Bien qu’il y ait plusieurs types d’activités couvertes, la réalité du DPC dans le cadre d’une pratique médicale déjà surchargée est qu’elle est souvent faite le plus rapidement possible, à la dernière minute, du moins selon mon expérience. C’est une de ces tâches qui nous prend par surprise et qu’on complète en panique, du mieux qu’on peut, comme les impôts ou les emplettes de Noël. Certains le font sans doute de façon plus assidue que d’autres, mais il est possible d’en faire un minimum et de tout de même répondre aux exigences.

Le DPC est surtout axé sur les connaissances et sur l’expertise médicale. C’est bien approprié dans un contexte où la matière à maîtriser est vaste et où les nouveautés apparaissent sans cesse, mais, dans un monde idéal, le DPC nous encouragerait aussi à développer d’autres compétences, et plus particulièrement à travailler sur nous-mêmes.

Lors de difficultés professionnelles récentes, j’étais très près de quitter la pratique médicale. Je me sentais frustré, limité et insatisfait de mon métier, que j’avais pourtant choisi avec enthousiasme. C’est en travaillant avec un coach que j’ai pu explorer ce qui me manquait dans mon travail, mais aussi comprendre mes forces et me faire une idée claire de ce que je recherchais. Pour moi, être exposé à une approche qui provenait d’une culture professionnelle différente ancrée dans de nouvelles notions (« énergie », « croyances limitantes », « développement personnel ») m’a permis d’aller vers le changement qu’il me fallait pour retrouver la volonté de faire mon travail.

Ce processus de coaching, vis-à-vis duquel j’étais sceptique et que j’ai entrepris à la suite de l’encouragement d’une amie qui travaillait dans une grande entreprise du secteur des arts, a véritablement sauvé ma carrière médicale. 
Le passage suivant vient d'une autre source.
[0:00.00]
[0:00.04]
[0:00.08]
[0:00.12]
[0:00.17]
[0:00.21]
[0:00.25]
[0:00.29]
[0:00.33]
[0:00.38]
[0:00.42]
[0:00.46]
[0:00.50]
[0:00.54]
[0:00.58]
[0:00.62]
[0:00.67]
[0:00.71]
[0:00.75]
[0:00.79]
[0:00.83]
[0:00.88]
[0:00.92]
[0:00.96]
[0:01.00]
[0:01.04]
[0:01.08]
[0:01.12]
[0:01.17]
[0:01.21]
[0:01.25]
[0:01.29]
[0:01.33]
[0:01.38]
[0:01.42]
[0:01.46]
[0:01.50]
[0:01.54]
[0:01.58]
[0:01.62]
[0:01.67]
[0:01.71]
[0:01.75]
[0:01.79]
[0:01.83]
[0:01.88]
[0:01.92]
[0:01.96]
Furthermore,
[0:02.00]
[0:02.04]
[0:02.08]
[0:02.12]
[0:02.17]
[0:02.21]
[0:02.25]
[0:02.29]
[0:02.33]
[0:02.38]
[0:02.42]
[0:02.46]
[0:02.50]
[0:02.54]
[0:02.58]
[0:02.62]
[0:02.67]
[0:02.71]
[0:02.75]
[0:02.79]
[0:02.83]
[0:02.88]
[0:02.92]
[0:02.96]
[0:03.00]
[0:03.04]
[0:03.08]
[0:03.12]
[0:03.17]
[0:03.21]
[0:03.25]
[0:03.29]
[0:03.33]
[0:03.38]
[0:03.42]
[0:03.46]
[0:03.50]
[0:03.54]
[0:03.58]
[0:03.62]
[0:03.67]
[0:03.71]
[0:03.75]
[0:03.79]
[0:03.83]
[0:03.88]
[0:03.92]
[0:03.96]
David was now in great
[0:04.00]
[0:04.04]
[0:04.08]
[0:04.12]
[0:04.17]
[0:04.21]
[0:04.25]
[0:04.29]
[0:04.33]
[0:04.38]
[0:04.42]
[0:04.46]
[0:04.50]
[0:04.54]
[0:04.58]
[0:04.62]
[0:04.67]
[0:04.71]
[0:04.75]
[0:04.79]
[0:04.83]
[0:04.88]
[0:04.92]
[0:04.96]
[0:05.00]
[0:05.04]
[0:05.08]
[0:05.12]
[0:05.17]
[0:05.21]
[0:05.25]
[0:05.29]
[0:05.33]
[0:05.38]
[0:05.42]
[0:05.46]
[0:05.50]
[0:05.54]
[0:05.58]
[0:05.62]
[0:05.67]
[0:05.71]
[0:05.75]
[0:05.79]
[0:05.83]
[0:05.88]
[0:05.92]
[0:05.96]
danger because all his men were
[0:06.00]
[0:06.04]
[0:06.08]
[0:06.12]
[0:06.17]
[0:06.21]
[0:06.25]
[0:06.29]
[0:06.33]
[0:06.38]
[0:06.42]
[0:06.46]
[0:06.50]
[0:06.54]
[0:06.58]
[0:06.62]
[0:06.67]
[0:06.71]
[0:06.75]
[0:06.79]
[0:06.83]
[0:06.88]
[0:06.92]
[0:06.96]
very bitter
Or, je ne crois pas qu’il corresponde à l’image du DPC que se font la plupart des médecins ou le CMQ. Faire un tel travail d’introspection et de questionnement sur le lien entre son travail et ses motivations profondes n’est pas chose commune parmi les médecins.

On pourrait donc s’imaginer une exigence du règlement de DPC qui prescrit un certain nombre d’heures de développement personnel continu, que ce soit du coaching, des ateliers, des séances de groupe axées sur la résolution des problèmes au sein des équipes, ou d’autres approches novatrices pour affronter les défis rencontrés par tous les professionnels de la santé. Cette exigence serait d’autant plus importante qu’elle ne surviendrait pas uniquement en situation de crise, mais de façon régulière et récurrente.

Une telle innovation pourrait apporter une grande richesse et une profondeur humaine, intellectuelle, et organisationnelle au corps médical québécois. Un beau défi à se lancer pour 2020.